'''

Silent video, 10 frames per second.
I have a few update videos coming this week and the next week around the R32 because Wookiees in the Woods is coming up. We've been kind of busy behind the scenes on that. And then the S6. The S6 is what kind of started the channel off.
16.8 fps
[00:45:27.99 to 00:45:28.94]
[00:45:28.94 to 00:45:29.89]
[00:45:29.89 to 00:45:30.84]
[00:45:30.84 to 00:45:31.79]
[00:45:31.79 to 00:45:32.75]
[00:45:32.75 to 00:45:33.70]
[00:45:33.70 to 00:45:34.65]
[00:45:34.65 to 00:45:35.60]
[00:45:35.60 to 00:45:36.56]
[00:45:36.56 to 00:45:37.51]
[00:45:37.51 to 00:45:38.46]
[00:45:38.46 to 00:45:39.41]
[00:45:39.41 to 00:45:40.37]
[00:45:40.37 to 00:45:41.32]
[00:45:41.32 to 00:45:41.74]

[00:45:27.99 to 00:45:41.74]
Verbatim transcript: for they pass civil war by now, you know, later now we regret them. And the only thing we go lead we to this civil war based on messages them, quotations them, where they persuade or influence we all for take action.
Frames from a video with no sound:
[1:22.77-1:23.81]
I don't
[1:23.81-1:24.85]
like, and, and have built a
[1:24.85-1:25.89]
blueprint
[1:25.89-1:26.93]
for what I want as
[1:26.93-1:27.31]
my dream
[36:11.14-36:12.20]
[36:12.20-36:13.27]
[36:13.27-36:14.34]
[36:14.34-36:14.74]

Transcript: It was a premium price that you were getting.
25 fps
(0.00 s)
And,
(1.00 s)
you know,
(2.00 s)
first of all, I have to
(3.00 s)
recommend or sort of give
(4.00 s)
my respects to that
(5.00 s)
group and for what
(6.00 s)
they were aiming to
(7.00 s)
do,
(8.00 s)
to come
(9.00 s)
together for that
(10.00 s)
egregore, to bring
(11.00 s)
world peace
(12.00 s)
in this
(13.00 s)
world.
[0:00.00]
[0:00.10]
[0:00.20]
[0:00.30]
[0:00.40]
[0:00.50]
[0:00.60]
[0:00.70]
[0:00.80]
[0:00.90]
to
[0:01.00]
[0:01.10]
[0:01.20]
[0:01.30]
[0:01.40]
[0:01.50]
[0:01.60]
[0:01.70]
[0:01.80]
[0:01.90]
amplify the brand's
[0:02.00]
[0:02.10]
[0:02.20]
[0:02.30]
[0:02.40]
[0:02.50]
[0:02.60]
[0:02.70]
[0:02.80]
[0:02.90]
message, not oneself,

'''

Exercise directions:
An exact copy of all the records is the expected answer.

Task result:
Silent video, 10 frames per second.
I have a few update videos coming this week and the next week around the R32 because Wookiees in the Woods is coming up. We've been kind of busy behind the scenes on that. And then the S6. The S6 is what kind of started the channel off.
16.8 fps
[00:45:27.99 to 00:45:28.94]
[00:45:28.94 to 00:45:29.89]
[00:45:29.89 to 00:45:30.84]
[00:45:30.84 to 00:45:31.79]
[00:45:31.79 to 00:45:32.75]
[00:45:32.75 to 00:45:33.70]
[00:45:33.70 to 00:45:34.65]
[00:45:34.65 to 00:45:35.60]
[00:45:35.60 to 00:45:36.56]
[00:45:36.56 to 00:45:37.51]
[00:45:37.51 to 00:45:38.46]
[00:45:38.46 to 00:45:39.41]
[00:45:39.41 to 00:45:40.37]
[00:45:40.37 to 00:45:41.32]
[00:45:41.32 to 00:45:41.74]

[00:45:27.99 to 00:45:41.74]
Verbatim transcript: for they pass civil war by now, you know, later now we regret them. And the only thing we go lead we to this civil war based on messages them, quotations them, where they persuade or influence we all for take action.
Frames from a video with no sound:
[1:22.77-1:23.81]
I don't
[1:23.81-1:24.85]
like, and, and have built a
[1:24.85-1:25.89]
blueprint
[1:25.89-1:26.93]
for what I want as
[1:26.93-1:27.31]
my dream
[36:11.14-36:12.20]
[36:12.20-36:13.27]
[36:13.27-36:14.34]
[36:14.34-36:14.74]

Transcript: It was a premium price that you were getting.
25 fps
(0.00 s)
And,
(1.00 s)
you know,
(2.00 s)
first of all, I have to
(3.00 s)
recommend or sort of give
(4.00 s)
my respects to that
(5.00 s)
group and for what
(6.00 s)
they were aiming to
(7.00 s)
do,
(8.00 s)
to come
(9.00 s)
together for that
(10.00 s)
egregore, to bring
(11.00 s)
world peace
(12.00 s)
in this
(13.00 s)
world.
[0:00.00]
[0:00.10]
[0:00.20]
[0:00.30]
[0:00.40]
[0:00.50]
[0:00.60]
[0:00.70]
[0:00.80]
[0:00.90]
to
[0:01.00]
[0:01.10]
[0:01.20]
[0:01.30]
[0:01.40]
[0:01.50]
[0:01.60]
[0:01.70]
[0:01.80]
[0:01.90]
amplify the brand's
[0:02.00]
[0:02.10]
[0:02.20]
[0:02.30]
[0:02.40]
[0:02.50]
[0:02.60]
[0:02.70]
[0:02.80]
[0:02.90]
message, not oneself,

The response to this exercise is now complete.